Content: There’s kissing. And a wee bit of swearing. Mostly it’s just sweet. It was in the Teen section (grades 9+) but after finishing it, I moved it to the YA section (grades 6-8) and it fits there just fine.

Lucy is the youngest child of well-off parents, living in an upscale apartment in Manhattan. Owen is the only child of parents who were once drifters, and whose mother recently died in a freak accident. His dad — who isn’t doing so well — is now the superintendent of Lucy’s building. They would have never met, except they were both in the elevator when the power went out. It was a chance meeting, but one that expanded into a night spent wandering a darkened New York City, and then falling asleep on the rooftop.

The next morning, though, Owen is gone when Lucy wakes up, and they never really quite connect again.
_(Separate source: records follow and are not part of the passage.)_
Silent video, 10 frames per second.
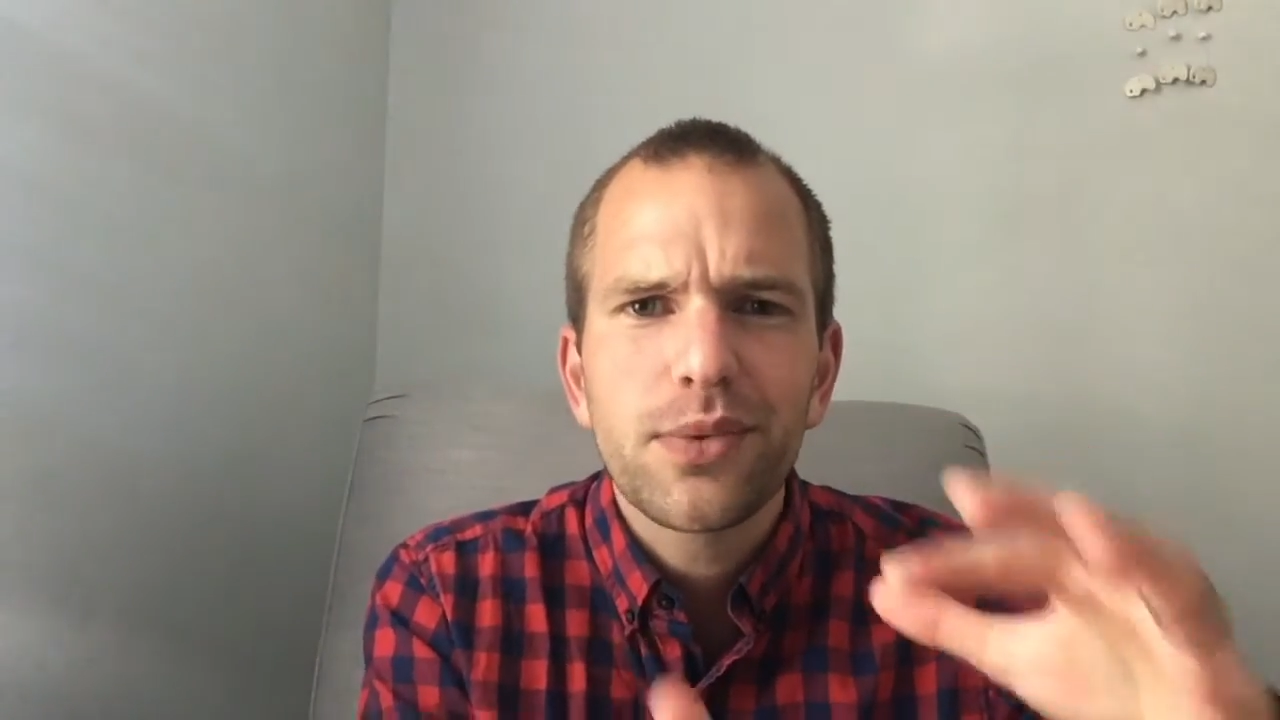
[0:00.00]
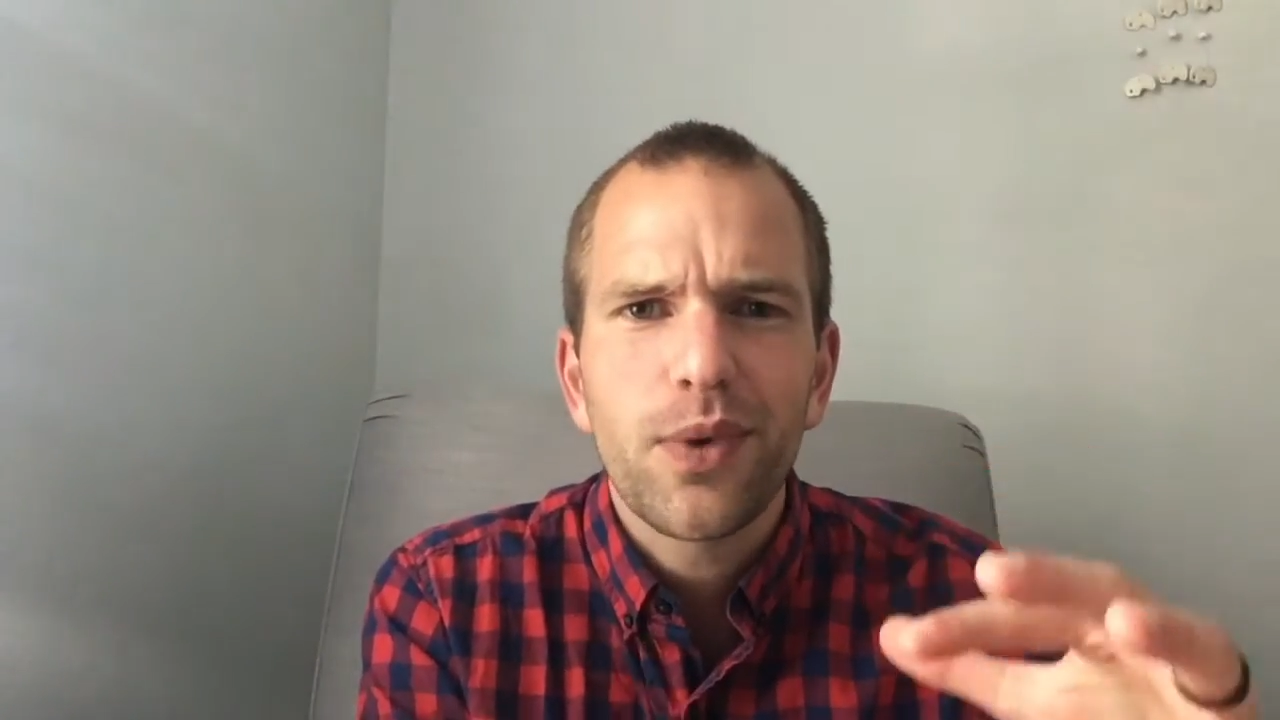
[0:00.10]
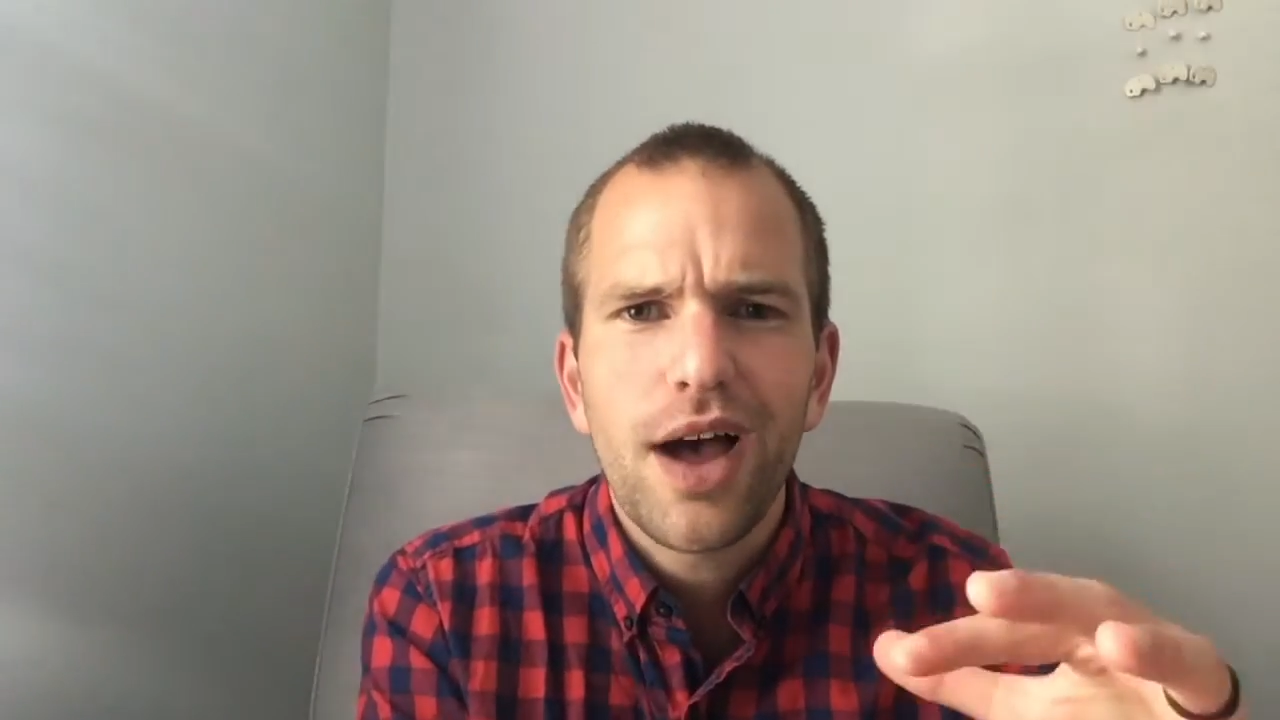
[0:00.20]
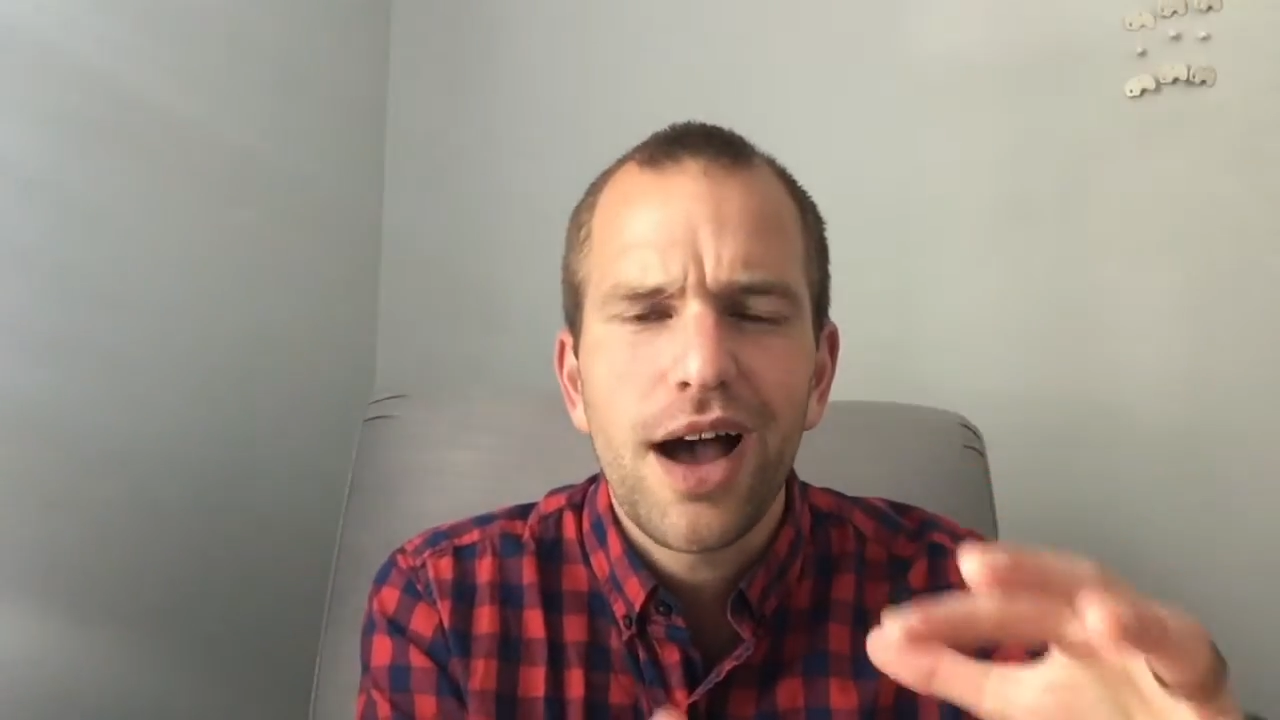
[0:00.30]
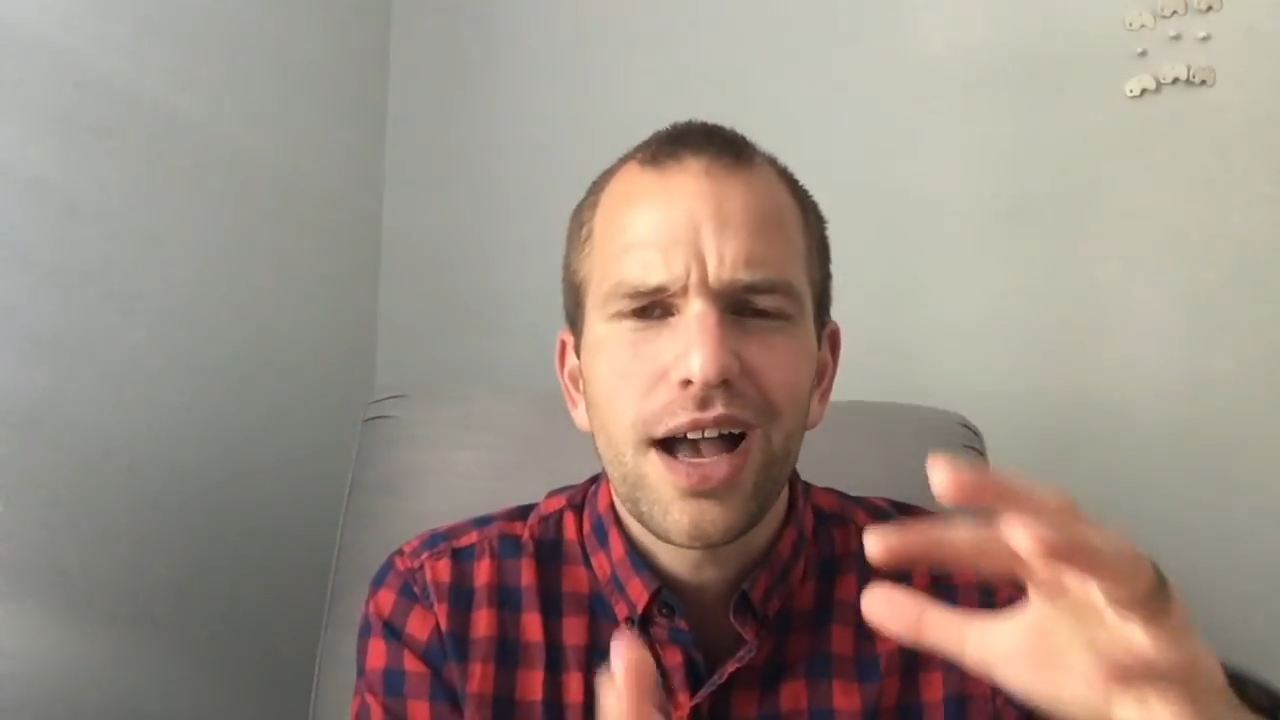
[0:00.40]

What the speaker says: rock,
Lucy’s parents move her to Scotland; Owen’s dad is fired and they’re headed west, looking for jobs. They figure they’ll never see each other again. Except, Owen starts sending her postcards. And so, they start a tentative long-distance relationship. One with its ups and downs.

It’s not a spoiler to say that this one has a hopefully ever after. It’s not happy, per se — Lucy and Owen still live a great distance away — but it’s hopeful that they can make it work. And it’s not a spoiler to say that it’s not a terribly deep book. There’s no issues, really, and no angst. It’s mostly just a sweet journey of two people figuring out they really really like each other.

It’s enjoyable fluff, though. Sweet and charming. And I found that’s exactly what I needed to make me smile.